Virtualized Software Development and the Multicore Revolution
Full system simulation, or virtualization, provides a binary-compatible
instance of the target hardware, but one which operates completely
within a virtualized environment running on standard laptop or desktop
PCs. Virtual platforms breaks a project's dependence on physical
hardware for effective software design, implementation and test,
fostering truly concurrent hardware and software development activities
in ways that change the nature of the overall product development
process. With the multicore revolution currently taking place virtual
platforms are expected to become increasingly important for software
developers as the complexity of the software grows as a result of
concurrency and timing issues related to multicore systems.
Since the early 1980s, embedded software developers have been taking
advantage of the regular increases in processor performance. Every year
or two new processors would ship that would increase the performance of
the system without disturbing the software structure.
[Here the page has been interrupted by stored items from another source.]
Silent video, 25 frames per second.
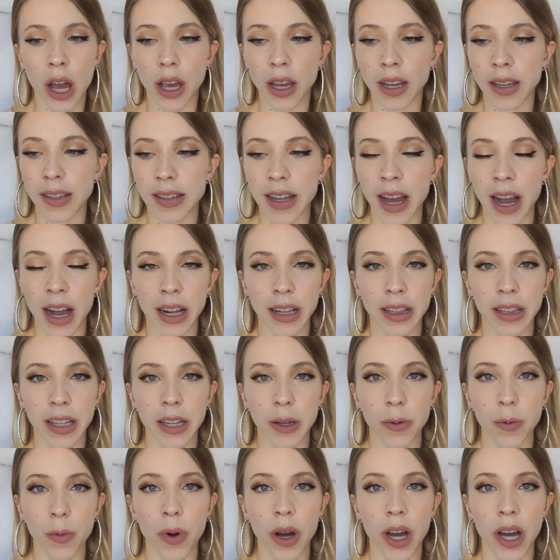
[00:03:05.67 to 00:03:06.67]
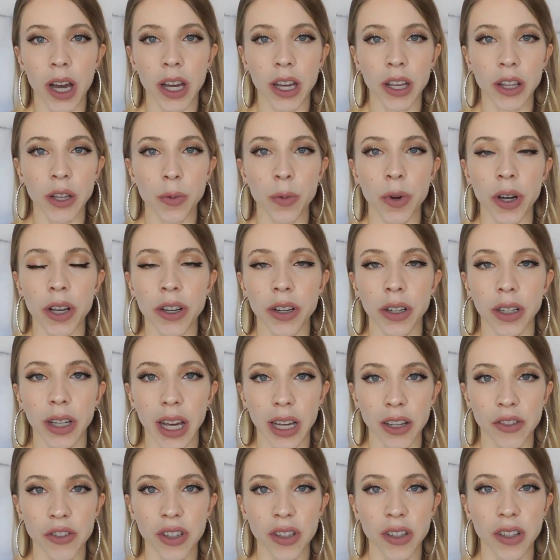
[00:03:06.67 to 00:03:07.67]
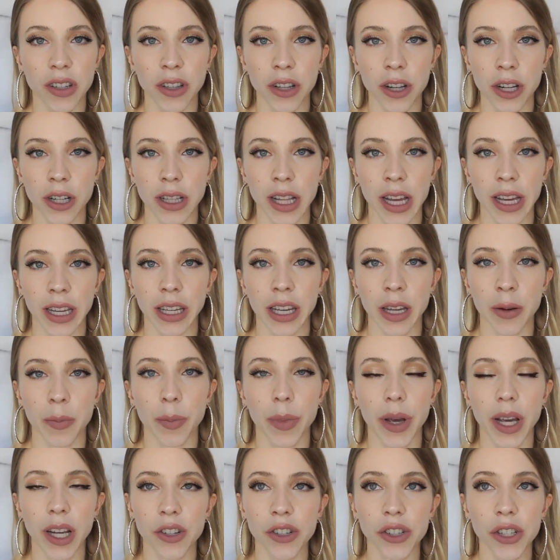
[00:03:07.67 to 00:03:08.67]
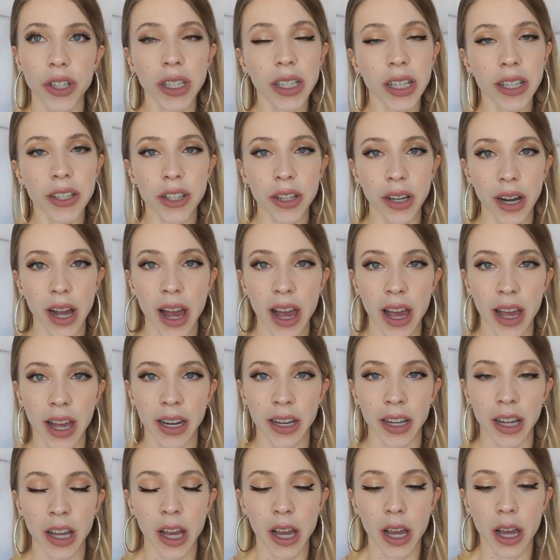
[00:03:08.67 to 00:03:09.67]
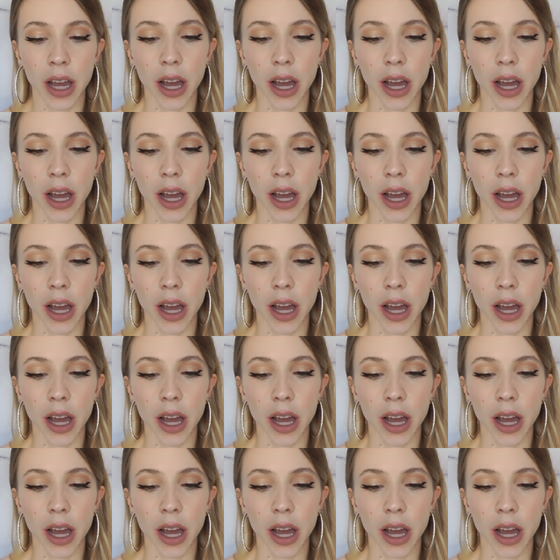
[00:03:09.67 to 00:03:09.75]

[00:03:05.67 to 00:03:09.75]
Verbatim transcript: exactly what you want your kitchen to look like and picture it in your head,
A design using a
500 MHz processor one year could rely on the appearance of a 1GHz
processor the next year. This performance increase was often factored
into application and system design: the software designers planned and
implemented application sets that were too heavy for the currently
available processors, counting on a new faster processor to come out on
the market and solve their performance problems before the product got
to market. Such a strategy was and is necessary in order to stay
competitive. This comfortable state was driven by the steady progress of
the semiconductor industry that kept packing more transistors into
smaller packages at higher clock frequencies. Processor designers used
this continuous increase of resources to create processors that ran
single programs faster and faster. This increase in speed was achieved
by increasing the clock frequency, along with architectural innovations
like more efficient processing pipelines and improved branch prediction,
and by adding resources like on-chip caches and memory controllers.
Overall, the net result was a steady increase in performance for
single-threaded programs, achieved by ever more complex processor designs.
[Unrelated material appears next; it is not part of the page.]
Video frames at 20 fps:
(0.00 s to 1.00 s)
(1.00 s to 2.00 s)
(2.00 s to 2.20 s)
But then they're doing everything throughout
However, in 2004 it became clear that the progress in single-processor
performance was starting to slow considerably. Partially due to
semiconductor transistor leakage, voltage could no longer decrease
enough from process generation to process generation to allow the
frequency to be increased without increasing the power to levels that
cannot be dissipated. Clock frequencies will thus only increase slowly
in the future. Instead, the semiconductor industry is turning to
parallelism to increase performance.
Using multiple processor cores on the same chip, the performance per
chip can increase dramatically even if the performance per core is only
improving slowly. However, this causes a big problem. The increase in
"performance" is now measured by aggregate throughput rather than
processing speed on a single thread. The peak performance numbers assume
that an application can keep all the processor cores busy. This is
straightforward for large server-side applications such as web servers
and databases. They are handling hundreds of concurrent requests and are
naturally parallel, easily taking advantage of multiple processors. The
same is not true either for desktop applications or for most embedded
applications. In practice, applications that cannot take advantage of
the parallel machine often run slower than on a single core chip.
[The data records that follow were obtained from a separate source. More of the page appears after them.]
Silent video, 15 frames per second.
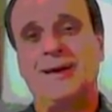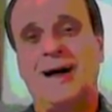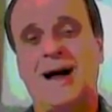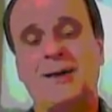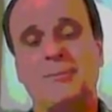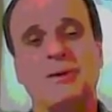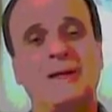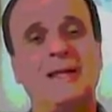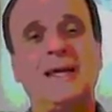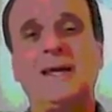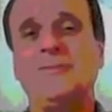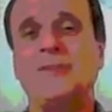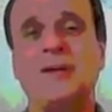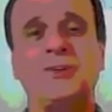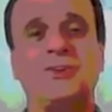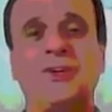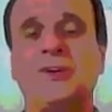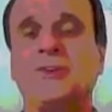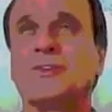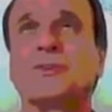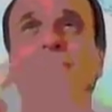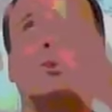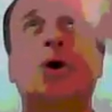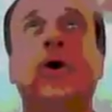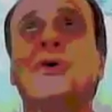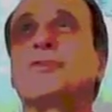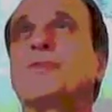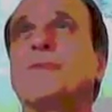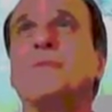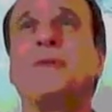I believe that Jesus
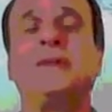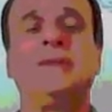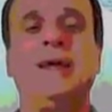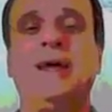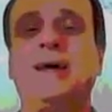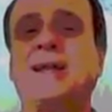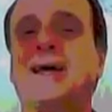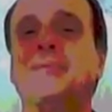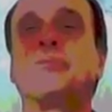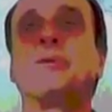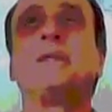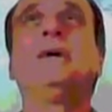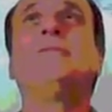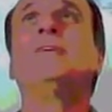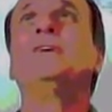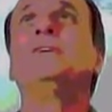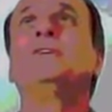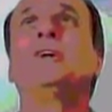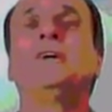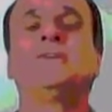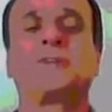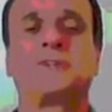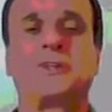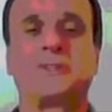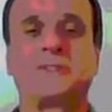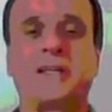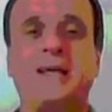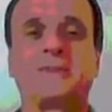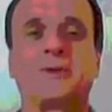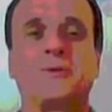rose from the dead. I believe that Jesus is
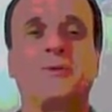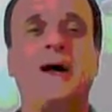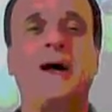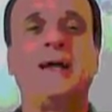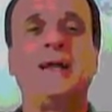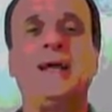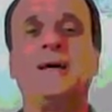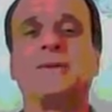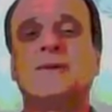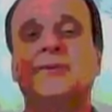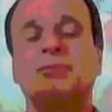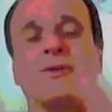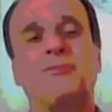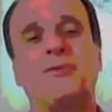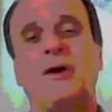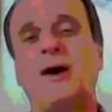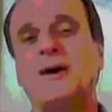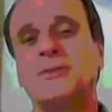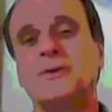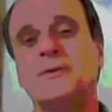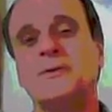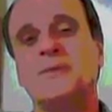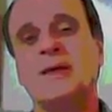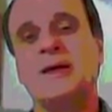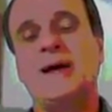at the right hand of the Father.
The reliance on parallelism in the hardware to improve overall
performance creates a problem for software developers. Applications that
have traditionally used single processors will now have to be
parallelized over multiple processors in order to take advantage of the
multiple cores and so continue to increase their performance. This is a
huge change in the embedded software landscape, and one that will put
great pressure on software designers to wring good performance out of
the new architectures.
Every high-performance processor family and instruction set is moving to
multicore designs. Freescale has announced the PowerPC 8641D, with two
G4-class cores on one chip. IBM has the PowerPC 970MP, with two G5
cores. Intel is rolling out multicore chips across its product line, and
AMD has dual-core server and desktop processors. PMC Sierra is selling
dual-core RM9200 MIPS64 processors. Cavium has announced up to 16-way
parallel MIPS64-based processors. ARM has begun selling their ARM11
MPCore, with four cores sold as a single package. The multicore
revolution is here!